É obrigatório o registo e licenciamento de todos os cães na Junta de Freguesia da área de residência do detentor. A mera detenção, posse e circulação carece de licenças, sujeitas a renovações anuais.
Caso ocorra a morte, extravio ou mudança de proprietário, o detentor tem de informar a Junta de Freguesia nos prazos indicados por lei:
cinco dias, no caso de morte ou extravio;
trinta dias, no caso de alteração do detentor.
Deve também informar a Junta de Freguesia, no prazo de trinta dias, qualquer mudança de residência ou extravio do boletim sanitário.
O alojamento de cães e gatos em prédios urbanos e rústicos fica sempre condicionado à existência de boas condições de alojamento e à ausência de riscos higio-sanitários, relativamente à conspurcação ambiental e a doenças transmissíveis ao homem.
Nos prédios urbanos podem ser alojados até três cães ou quatro gatos por cada fogo, não podendo, no total, ser excedido o número de quatro animais.

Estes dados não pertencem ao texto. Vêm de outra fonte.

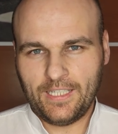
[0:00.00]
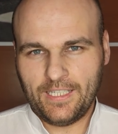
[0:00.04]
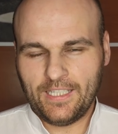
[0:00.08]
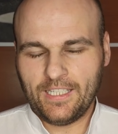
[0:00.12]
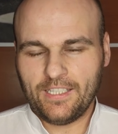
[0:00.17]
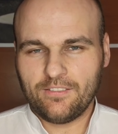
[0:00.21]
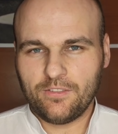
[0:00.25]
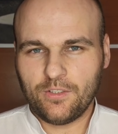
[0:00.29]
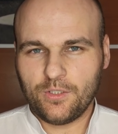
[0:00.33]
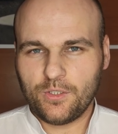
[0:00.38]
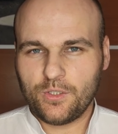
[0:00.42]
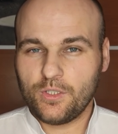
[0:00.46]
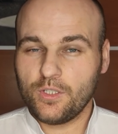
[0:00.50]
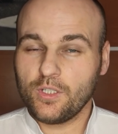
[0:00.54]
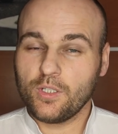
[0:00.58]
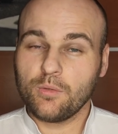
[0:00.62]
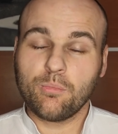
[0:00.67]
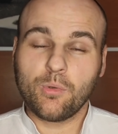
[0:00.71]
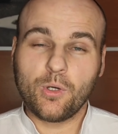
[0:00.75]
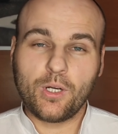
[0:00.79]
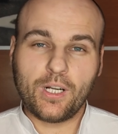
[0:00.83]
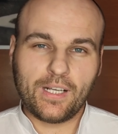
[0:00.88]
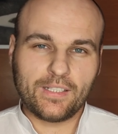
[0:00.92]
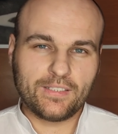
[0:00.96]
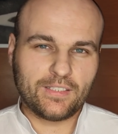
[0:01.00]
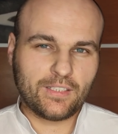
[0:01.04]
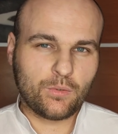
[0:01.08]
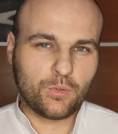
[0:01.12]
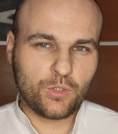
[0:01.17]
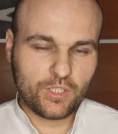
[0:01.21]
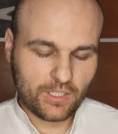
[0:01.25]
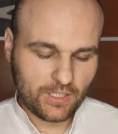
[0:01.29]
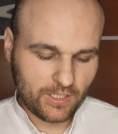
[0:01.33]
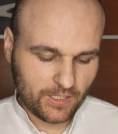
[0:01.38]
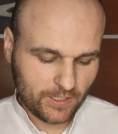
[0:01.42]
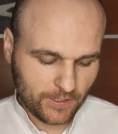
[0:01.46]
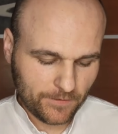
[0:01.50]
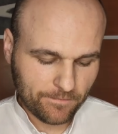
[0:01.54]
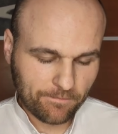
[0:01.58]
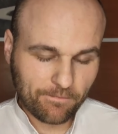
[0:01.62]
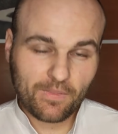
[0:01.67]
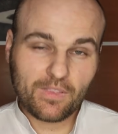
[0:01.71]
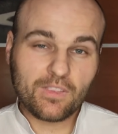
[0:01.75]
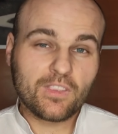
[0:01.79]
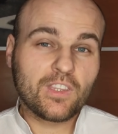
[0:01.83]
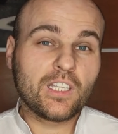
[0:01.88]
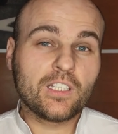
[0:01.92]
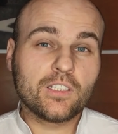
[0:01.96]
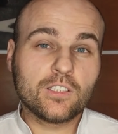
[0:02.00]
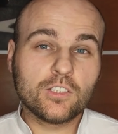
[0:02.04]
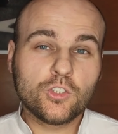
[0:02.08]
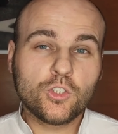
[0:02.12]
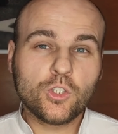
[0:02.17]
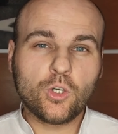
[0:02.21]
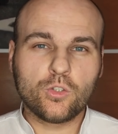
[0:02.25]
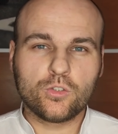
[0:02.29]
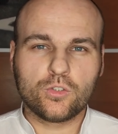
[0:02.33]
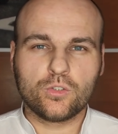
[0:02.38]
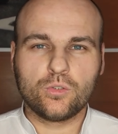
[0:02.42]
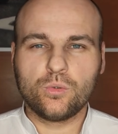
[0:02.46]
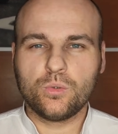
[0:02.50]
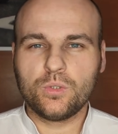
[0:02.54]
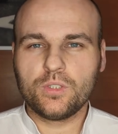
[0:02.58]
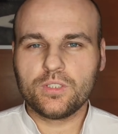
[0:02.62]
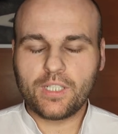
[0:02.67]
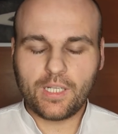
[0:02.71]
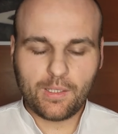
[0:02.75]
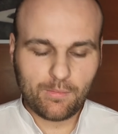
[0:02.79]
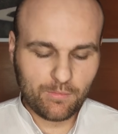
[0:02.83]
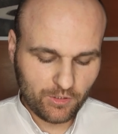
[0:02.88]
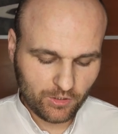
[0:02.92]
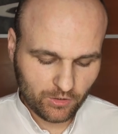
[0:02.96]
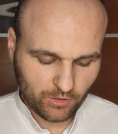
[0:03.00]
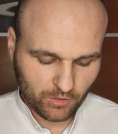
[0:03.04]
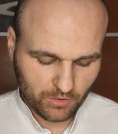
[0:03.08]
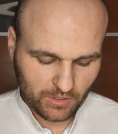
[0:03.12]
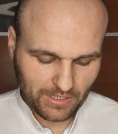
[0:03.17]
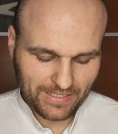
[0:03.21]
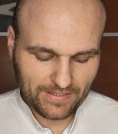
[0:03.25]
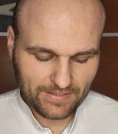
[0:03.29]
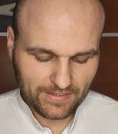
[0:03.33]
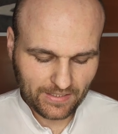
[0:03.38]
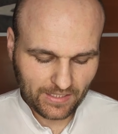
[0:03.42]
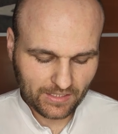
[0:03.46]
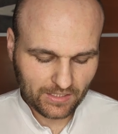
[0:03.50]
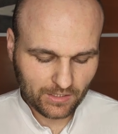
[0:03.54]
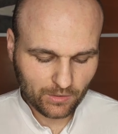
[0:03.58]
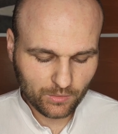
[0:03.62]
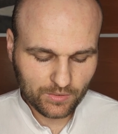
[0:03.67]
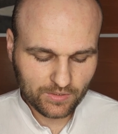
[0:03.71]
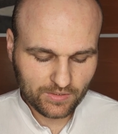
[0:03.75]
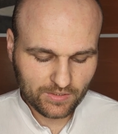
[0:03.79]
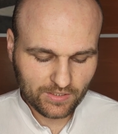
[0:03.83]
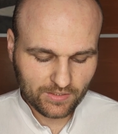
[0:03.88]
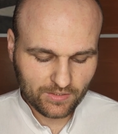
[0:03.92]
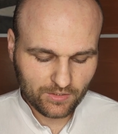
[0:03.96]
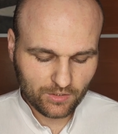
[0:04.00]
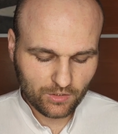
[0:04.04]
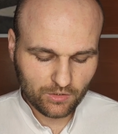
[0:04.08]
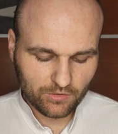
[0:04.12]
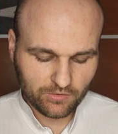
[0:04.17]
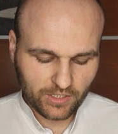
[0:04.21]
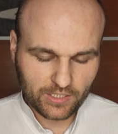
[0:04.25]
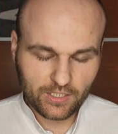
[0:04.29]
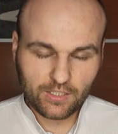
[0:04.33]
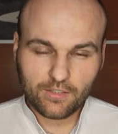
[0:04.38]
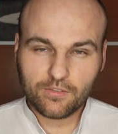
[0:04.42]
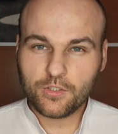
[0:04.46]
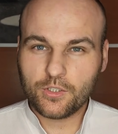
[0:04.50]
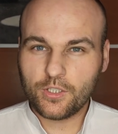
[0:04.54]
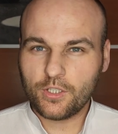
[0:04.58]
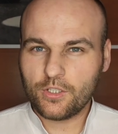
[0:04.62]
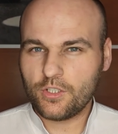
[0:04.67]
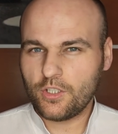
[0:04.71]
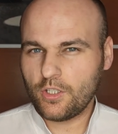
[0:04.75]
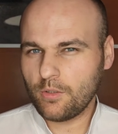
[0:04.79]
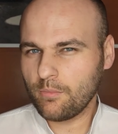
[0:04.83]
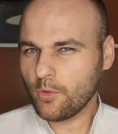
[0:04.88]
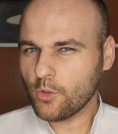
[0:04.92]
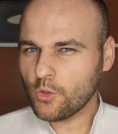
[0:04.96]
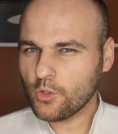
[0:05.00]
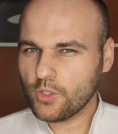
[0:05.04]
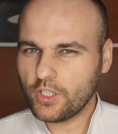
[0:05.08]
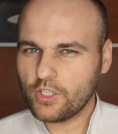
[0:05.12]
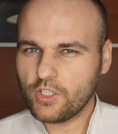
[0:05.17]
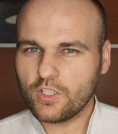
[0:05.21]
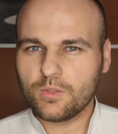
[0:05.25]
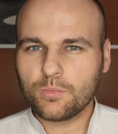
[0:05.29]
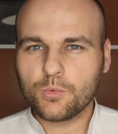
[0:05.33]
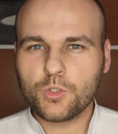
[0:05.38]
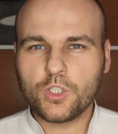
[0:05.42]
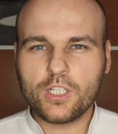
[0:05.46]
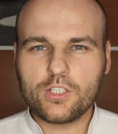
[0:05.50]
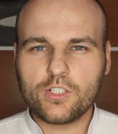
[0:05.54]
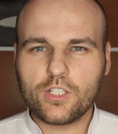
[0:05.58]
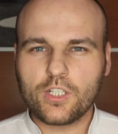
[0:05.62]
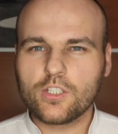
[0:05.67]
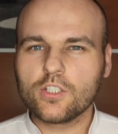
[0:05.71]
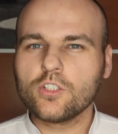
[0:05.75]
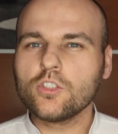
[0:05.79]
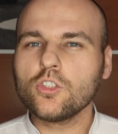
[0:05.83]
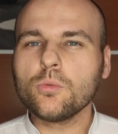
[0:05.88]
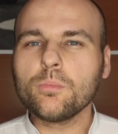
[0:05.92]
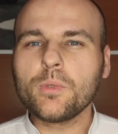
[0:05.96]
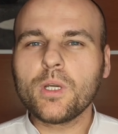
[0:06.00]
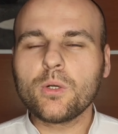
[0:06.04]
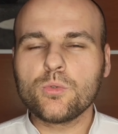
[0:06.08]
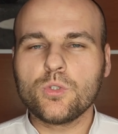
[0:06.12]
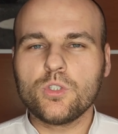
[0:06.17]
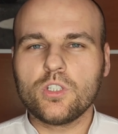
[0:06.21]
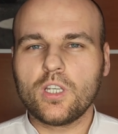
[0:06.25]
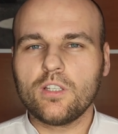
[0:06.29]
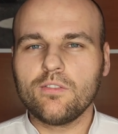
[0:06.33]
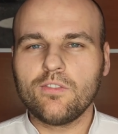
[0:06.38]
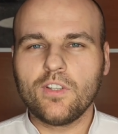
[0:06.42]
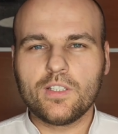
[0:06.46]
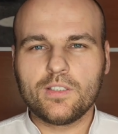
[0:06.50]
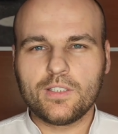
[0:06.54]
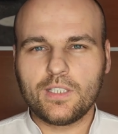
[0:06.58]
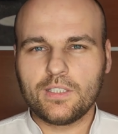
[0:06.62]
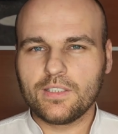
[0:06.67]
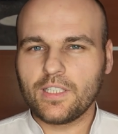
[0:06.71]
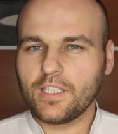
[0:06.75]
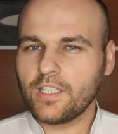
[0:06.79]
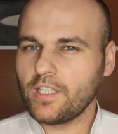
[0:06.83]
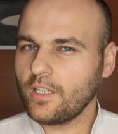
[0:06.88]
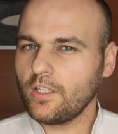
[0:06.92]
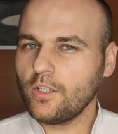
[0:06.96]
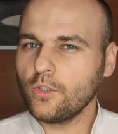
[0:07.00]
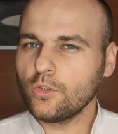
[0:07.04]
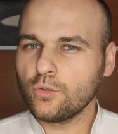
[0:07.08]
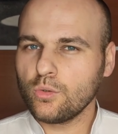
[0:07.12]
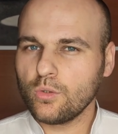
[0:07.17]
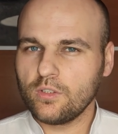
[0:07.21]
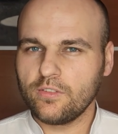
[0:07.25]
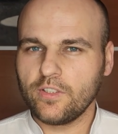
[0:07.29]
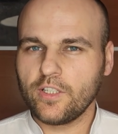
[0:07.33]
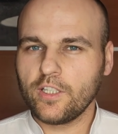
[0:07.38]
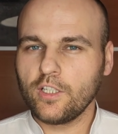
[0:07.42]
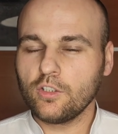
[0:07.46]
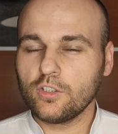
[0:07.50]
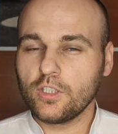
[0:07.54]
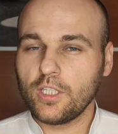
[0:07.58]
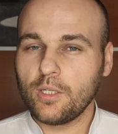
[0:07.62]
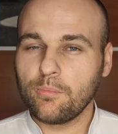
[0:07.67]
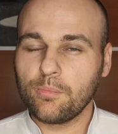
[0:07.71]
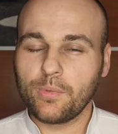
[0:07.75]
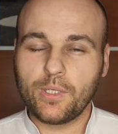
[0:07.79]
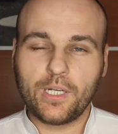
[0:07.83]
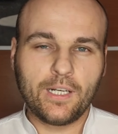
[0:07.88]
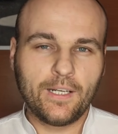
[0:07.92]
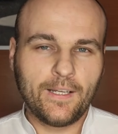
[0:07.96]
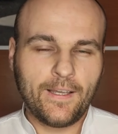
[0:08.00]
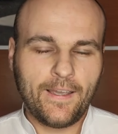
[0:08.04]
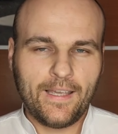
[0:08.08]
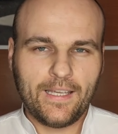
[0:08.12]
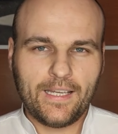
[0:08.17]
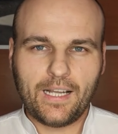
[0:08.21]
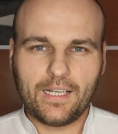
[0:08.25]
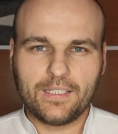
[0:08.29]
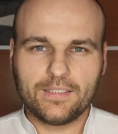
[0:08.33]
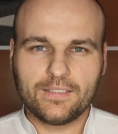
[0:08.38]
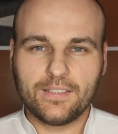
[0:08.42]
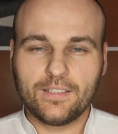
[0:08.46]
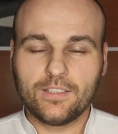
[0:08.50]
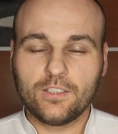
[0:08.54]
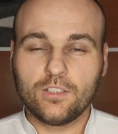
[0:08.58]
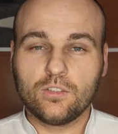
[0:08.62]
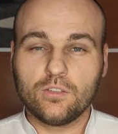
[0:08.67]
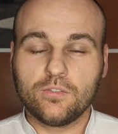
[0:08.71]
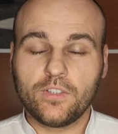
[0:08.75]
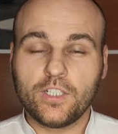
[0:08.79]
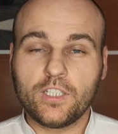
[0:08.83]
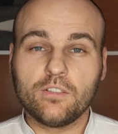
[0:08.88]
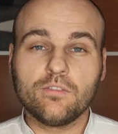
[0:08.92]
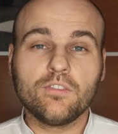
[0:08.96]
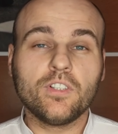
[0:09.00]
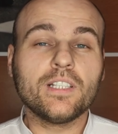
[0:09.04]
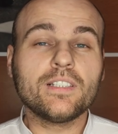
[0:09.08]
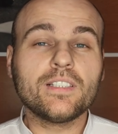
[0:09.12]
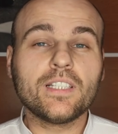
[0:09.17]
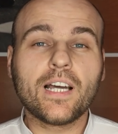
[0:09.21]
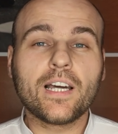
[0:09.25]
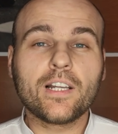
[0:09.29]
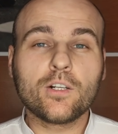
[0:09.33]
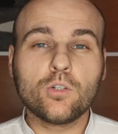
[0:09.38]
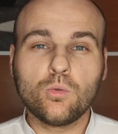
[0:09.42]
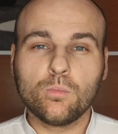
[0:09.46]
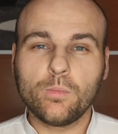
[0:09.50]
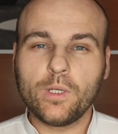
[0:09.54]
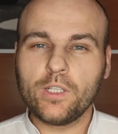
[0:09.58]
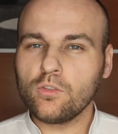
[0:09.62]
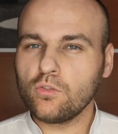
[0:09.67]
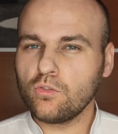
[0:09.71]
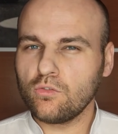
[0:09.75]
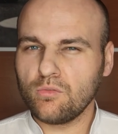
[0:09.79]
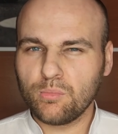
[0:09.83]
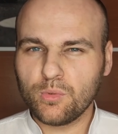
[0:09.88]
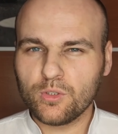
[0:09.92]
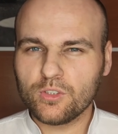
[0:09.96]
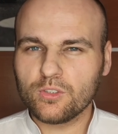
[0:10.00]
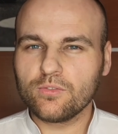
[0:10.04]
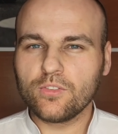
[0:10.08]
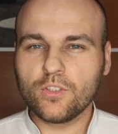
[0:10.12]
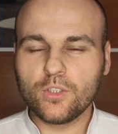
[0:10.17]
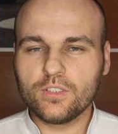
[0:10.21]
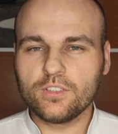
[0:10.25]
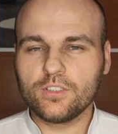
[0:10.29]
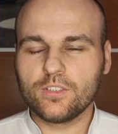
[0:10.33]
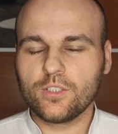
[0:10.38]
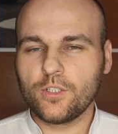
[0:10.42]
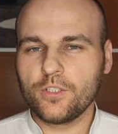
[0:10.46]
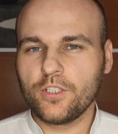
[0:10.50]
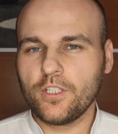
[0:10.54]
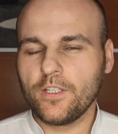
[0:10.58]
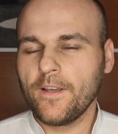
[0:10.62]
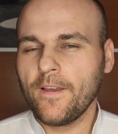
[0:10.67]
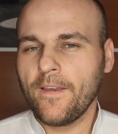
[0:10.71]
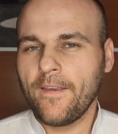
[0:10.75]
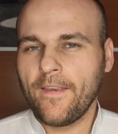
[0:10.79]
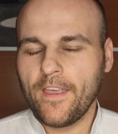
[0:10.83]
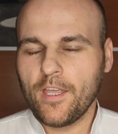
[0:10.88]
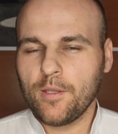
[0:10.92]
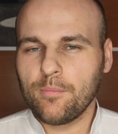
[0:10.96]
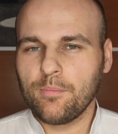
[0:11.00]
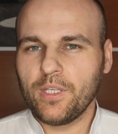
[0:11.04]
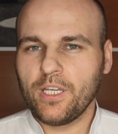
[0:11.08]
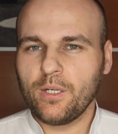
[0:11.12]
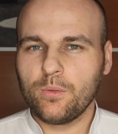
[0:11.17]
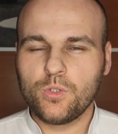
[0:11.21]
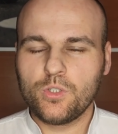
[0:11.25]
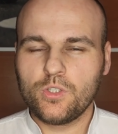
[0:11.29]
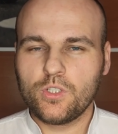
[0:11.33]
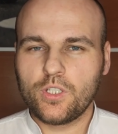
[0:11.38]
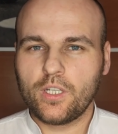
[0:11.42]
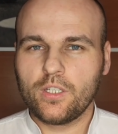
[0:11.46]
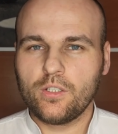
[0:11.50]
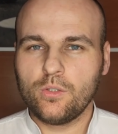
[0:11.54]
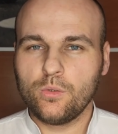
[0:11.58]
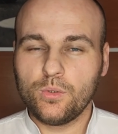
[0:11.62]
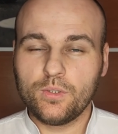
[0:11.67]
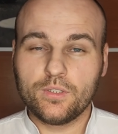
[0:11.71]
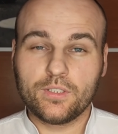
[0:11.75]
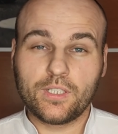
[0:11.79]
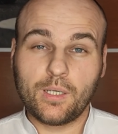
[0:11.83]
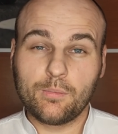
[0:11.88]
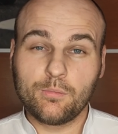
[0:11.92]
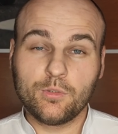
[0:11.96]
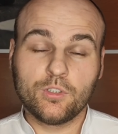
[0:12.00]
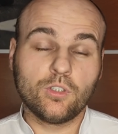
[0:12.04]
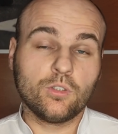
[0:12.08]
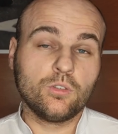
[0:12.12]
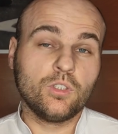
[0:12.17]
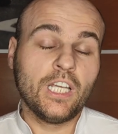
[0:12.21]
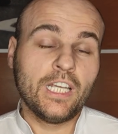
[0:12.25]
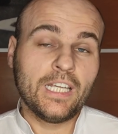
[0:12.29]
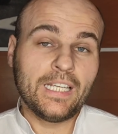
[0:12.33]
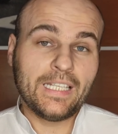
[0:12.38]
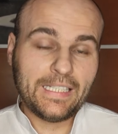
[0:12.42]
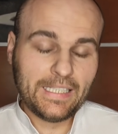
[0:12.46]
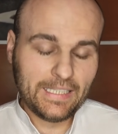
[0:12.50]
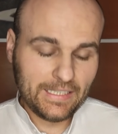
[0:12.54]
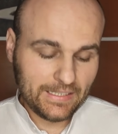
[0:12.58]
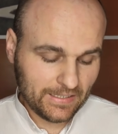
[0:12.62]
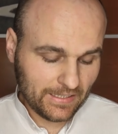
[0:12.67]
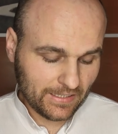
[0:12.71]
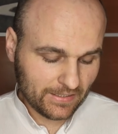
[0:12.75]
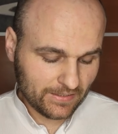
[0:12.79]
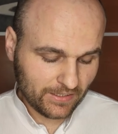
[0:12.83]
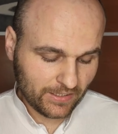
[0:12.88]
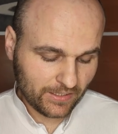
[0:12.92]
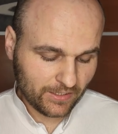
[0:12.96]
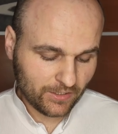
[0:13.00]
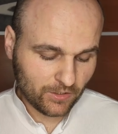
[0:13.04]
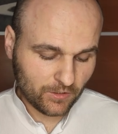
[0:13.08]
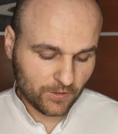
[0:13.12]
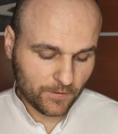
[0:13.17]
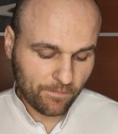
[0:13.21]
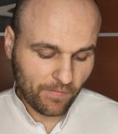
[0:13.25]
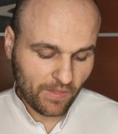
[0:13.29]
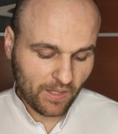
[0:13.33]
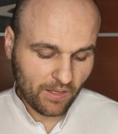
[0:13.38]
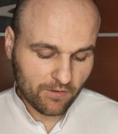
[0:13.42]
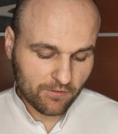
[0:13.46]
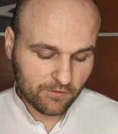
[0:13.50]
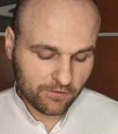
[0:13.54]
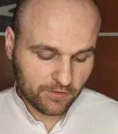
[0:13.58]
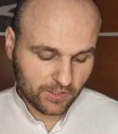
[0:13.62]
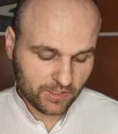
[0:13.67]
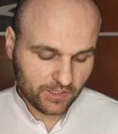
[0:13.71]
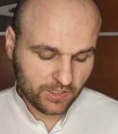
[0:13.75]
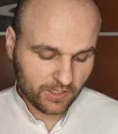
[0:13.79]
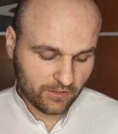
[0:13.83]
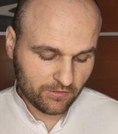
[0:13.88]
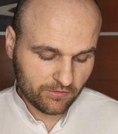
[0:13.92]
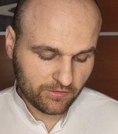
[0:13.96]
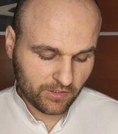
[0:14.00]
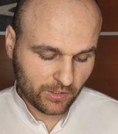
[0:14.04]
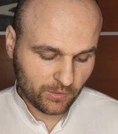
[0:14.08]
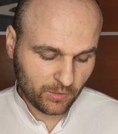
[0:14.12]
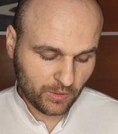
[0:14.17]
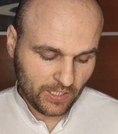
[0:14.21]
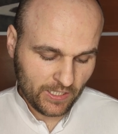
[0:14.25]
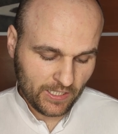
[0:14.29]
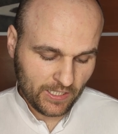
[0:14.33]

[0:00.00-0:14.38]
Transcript: Wyścig pokazał, że ten cios Lewis Hamilton zadał zdecydowanie wcześniej. Można się sprzeczać, kto miał dzisiaj więcej takiego surowego tempa, ale zdecydowanie więcej argumentów po swojej stronie miał dzisiaj Lewis Hamilton i dlatego wygrywał.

Excetua-se quando, a pedido do detentor e mediante parecer vinculativo do médico veterinário municipal e do delegado de saúde, for autorizado o alojamento até ao máximo de seis animais adultos, desde que se verifiquem todos os requisitos higio-sanitários e de bem-estar animal legalmente exigidos.
Para todos os cães e gatos é obrigatório o uso de coleira ou peitoral, no qual devem estar colocados o nome e a morada do animal ou o telefone do detentor.
Para os cães, é obrigatório o uso de açaimo funcional quando os mesmos não se encontrem acompanhados pelo detentor, exceto quando conduzidos à trela.
Os cães perigosos ou potencialmente perigosos não podem circular sozinhos, devendo ser conduzidos por detentor maior de 16 anos. Quando acompanhados, é obrigatório o uso de açaimo funcional e trela curta até 1 metro de comprimento, fixa à coleira ou peitoral.
Os detentores dos animais são obrigados a recolher os dejetos produzidos por estes, podendo para o efeito utilizar um saco de plástico ou qualquer outro meio comprovadamente eficaz.
Categoria A – Cão de companhia
Categoria B – Cão com fins económicos
Categoria E – Cão de caça (identificação eletrónica obrigatória)
Categoria F – Cão-guia
Categoria G – Cão potencialmente perigoso (identificação eletrónica obrigatória)
São referenciadas as seguintes raças: Cão de fila brasileiro, Dogue argentino, Pit bull terrier, Rottweiler, Staffordshire terrier americano, Staffordshire bull terrier e Tosa inu, bem como os cruzamentos de primeira geração destas, os cruzamentos entre si ou cruzamentos destas com outras raças, obtendo uma tipologia semelhante a algumas destas raças.
Categoria H – Cão perigoso (identificação eletrónica obrigatória)
Considera-se cão perigoso qualquer animal que se encontre numa das seguintes condições:
Tenha mordido, atacado ou ofendido o corpo ou a saúde de uma pessoa;
Tenha ferido gravemente ou morto outro animal fora da propriedade do detentor;
Tenha sido declarado voluntariamente pelo seu detentor, à Junta de Freguesia da sua área de residência, como tendo carácter e comportamento agressivo;
Tenha sido considerado pela autoridade competente como um risco para a segurança de pessoas ou animais, devido ao seu comportamento agressivo ou especificidade fisiológica.